GIVEN ENTRIES: Begin

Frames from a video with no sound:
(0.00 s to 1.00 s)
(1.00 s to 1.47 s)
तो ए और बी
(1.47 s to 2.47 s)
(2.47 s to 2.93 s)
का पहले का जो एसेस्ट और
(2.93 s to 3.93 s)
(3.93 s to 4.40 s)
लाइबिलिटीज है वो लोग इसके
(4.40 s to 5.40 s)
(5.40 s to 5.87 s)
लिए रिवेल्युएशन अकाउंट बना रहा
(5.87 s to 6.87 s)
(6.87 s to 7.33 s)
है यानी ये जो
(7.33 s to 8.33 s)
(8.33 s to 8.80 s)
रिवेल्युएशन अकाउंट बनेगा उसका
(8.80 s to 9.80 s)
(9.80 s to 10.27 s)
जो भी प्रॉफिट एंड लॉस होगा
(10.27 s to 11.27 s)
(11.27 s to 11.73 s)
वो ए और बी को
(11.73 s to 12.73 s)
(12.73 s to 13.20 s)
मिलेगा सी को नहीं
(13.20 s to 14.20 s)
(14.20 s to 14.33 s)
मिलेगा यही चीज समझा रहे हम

GIVEN ENTRIES: End
GIVEN ENTRIES: Begin

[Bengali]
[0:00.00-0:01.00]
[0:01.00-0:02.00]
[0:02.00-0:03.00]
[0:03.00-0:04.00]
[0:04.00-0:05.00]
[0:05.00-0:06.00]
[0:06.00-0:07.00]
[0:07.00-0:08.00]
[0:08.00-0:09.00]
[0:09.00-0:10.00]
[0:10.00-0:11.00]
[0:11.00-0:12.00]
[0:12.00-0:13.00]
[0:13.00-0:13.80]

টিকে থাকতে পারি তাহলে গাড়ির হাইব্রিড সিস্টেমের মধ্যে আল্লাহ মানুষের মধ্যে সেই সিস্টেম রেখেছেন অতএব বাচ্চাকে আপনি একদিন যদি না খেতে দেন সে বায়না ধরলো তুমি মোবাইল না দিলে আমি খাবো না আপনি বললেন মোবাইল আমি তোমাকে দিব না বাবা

GIVEN ENTRIES: End

» BRIEF: Once the line with "[0:08.00-0:09.00]" is found in the records above, print exactly that line and every line after it through the line with "[0:12.00-0:13.00]".

» RESPONSE:
[0:08.00-0:09.00]
[0:09.00-0:10.00]
[0:10.00-0:11.00]
[0:11.00-0:12.00]
[0:12.00-0:13.00]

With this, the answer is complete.